Posséder une piscine privée, c’est s’octroyer un privilège sur une ressource qui appartient à tous. L’eau n’est pas une marchandise de confort, c’est un bien commun — et chaque été, des milliers de bassins se remplissent comme si cette évidence n’existait pas.

Remplir une piscine, c’est prélever des dizaines de milliers de litres d’un coup, dans le réseau public ou dans une nappe phréatique. Cette eau sort alors purement et simplement du cycle utile : une privatisation de fait, jamais tranchée par aucun débat démocratique.

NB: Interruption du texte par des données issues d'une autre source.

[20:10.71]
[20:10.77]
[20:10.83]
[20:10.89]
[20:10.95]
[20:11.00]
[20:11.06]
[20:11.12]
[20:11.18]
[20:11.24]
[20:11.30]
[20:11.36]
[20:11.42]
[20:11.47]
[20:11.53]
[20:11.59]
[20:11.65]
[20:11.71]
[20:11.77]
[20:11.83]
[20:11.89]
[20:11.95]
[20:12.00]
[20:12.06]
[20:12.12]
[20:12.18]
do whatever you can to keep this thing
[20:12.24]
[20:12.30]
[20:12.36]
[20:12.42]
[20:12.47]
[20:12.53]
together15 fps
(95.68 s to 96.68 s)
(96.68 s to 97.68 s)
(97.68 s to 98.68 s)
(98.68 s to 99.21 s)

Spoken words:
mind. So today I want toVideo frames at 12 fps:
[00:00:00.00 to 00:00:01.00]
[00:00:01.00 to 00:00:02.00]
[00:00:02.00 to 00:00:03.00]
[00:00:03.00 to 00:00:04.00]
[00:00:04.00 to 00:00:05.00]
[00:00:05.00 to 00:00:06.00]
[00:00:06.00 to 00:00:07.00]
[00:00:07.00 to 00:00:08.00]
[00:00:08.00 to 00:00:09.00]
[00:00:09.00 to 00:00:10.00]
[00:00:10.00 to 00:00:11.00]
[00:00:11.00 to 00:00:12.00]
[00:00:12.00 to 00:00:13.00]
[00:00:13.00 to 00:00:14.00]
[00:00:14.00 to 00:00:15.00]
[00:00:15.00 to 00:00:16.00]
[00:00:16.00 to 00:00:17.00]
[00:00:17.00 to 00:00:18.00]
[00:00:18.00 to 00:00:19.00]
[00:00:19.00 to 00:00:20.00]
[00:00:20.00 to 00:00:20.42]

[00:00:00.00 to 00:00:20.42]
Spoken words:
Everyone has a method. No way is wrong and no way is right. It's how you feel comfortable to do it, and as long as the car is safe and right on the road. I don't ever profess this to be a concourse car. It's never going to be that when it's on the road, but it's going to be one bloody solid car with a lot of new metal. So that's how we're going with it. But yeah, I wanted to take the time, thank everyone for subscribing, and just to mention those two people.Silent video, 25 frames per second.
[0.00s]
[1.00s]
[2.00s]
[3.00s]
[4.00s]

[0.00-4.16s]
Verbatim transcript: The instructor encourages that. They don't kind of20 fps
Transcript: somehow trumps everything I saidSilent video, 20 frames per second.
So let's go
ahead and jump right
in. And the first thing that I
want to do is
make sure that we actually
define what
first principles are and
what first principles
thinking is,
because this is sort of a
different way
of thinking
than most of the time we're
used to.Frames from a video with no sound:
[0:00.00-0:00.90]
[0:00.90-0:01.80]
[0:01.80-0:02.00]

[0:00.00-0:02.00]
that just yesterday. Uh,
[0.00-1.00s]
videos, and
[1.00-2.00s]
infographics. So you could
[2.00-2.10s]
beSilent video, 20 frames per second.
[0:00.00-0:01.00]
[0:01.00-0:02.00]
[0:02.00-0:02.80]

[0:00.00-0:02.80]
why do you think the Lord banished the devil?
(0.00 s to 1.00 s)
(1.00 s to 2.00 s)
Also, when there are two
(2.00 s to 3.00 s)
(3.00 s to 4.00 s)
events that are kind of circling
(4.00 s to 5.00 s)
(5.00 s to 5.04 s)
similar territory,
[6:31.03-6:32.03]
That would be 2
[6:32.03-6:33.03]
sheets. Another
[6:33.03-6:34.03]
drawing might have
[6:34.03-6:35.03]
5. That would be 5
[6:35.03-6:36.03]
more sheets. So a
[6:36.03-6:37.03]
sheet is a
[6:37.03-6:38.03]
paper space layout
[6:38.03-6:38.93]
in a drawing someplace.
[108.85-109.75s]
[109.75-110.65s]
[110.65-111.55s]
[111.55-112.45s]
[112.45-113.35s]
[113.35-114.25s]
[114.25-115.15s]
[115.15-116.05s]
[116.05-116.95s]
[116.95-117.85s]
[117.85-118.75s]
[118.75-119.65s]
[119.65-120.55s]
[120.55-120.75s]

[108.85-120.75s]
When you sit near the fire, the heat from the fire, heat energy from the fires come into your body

Et ce n’est pas tout : cette eau devient un cocktail chimique — chlore, algicides, régulateurs de pH — qu’on finit par reverser, à la vidange, dans les réseaux ou dans la nature. Empruntée à la collectivité, restituée polluée.

Ce n’est pas une question de goût personnel, c’est une question de règles communes. S’offrir une piscine en période de restrictions, c’est s’exempter des efforts que tout le monde fait par ailleurs. Un prélèvement, une pollution, un passe-droit.

Je demande un moratoire immédiat sur les permis de construire pour piscines privées. Nos responsables politiques doivent cesser de gérer l’existant au coup par coup et engager un vrai changement de société face aux défis hydriques à venir. Continuer à délivrer des permis en toute connaissance de cause, c’est hypothéquer l’avenir pour un confort estival.